To do: The following data is to be repeated exactly, its pictures excluded.
Top of Material for the task
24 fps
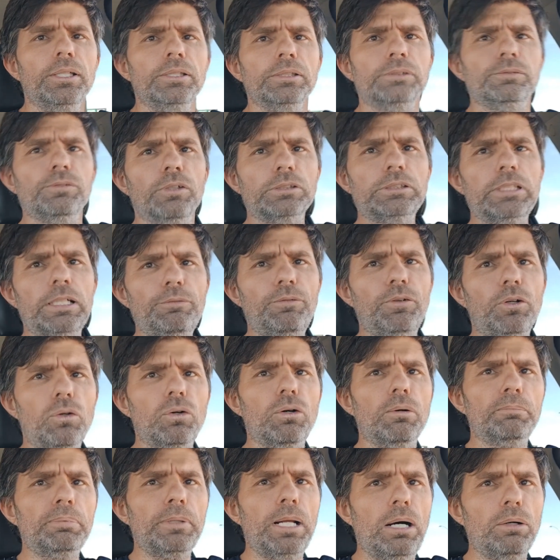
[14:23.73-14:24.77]
Se você for
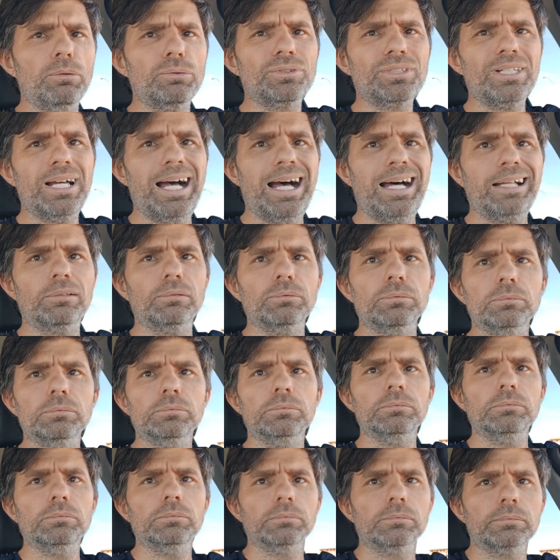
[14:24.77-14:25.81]
comprar usado,
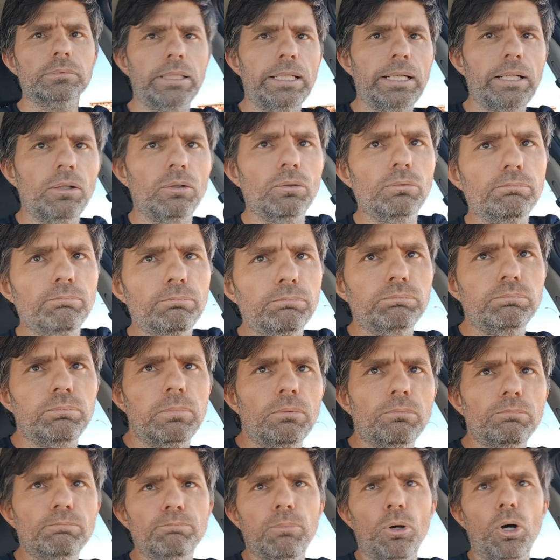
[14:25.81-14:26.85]
né? Um,
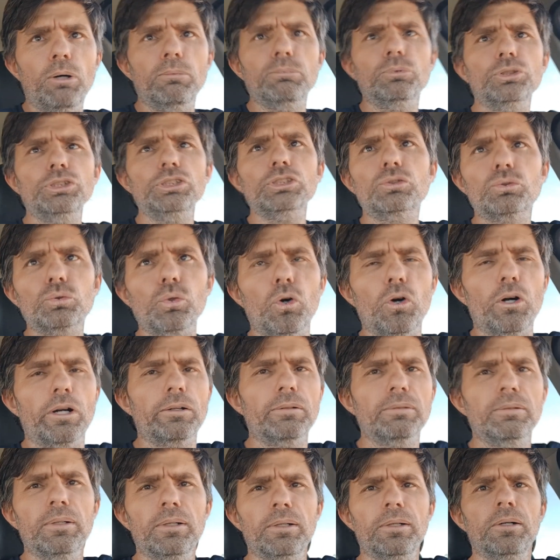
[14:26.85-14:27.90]
um bom monitor,
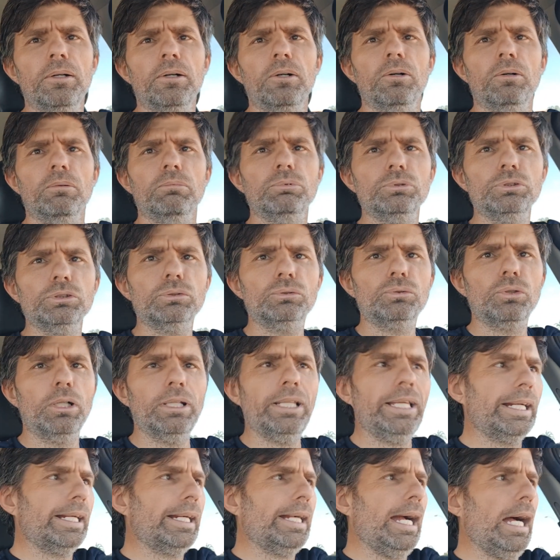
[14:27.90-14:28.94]
monitor
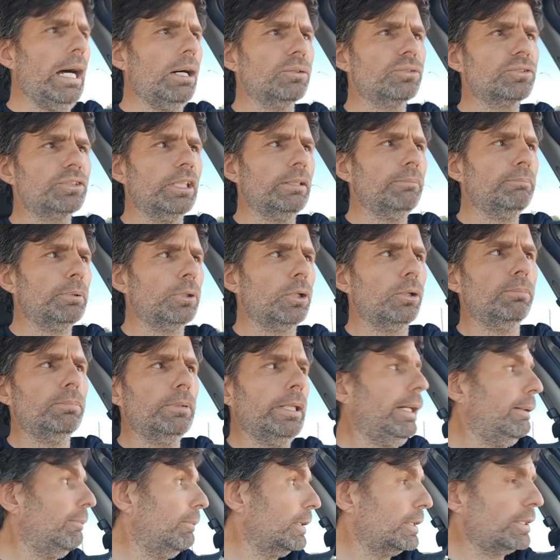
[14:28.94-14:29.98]
legal, sem
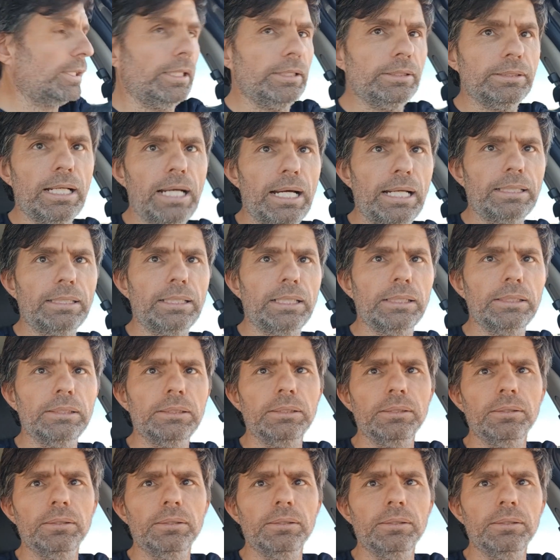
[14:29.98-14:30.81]
problema, sem nada,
Bottom of Material for the task
Written solution:
24 fps
[14:23.73-14:24.77]
Se você for
[14:24.77-14:25.81]
comprar usado,
[14:25.81-14:26.85]
né? Um,
[14:26.85-14:27.90]
um bom monitor,
[14:27.90-14:28.94]
monitor
[14:28.94-14:29.98]
legal, sem
[14:29.98-14:30.81]
problema, sem nada,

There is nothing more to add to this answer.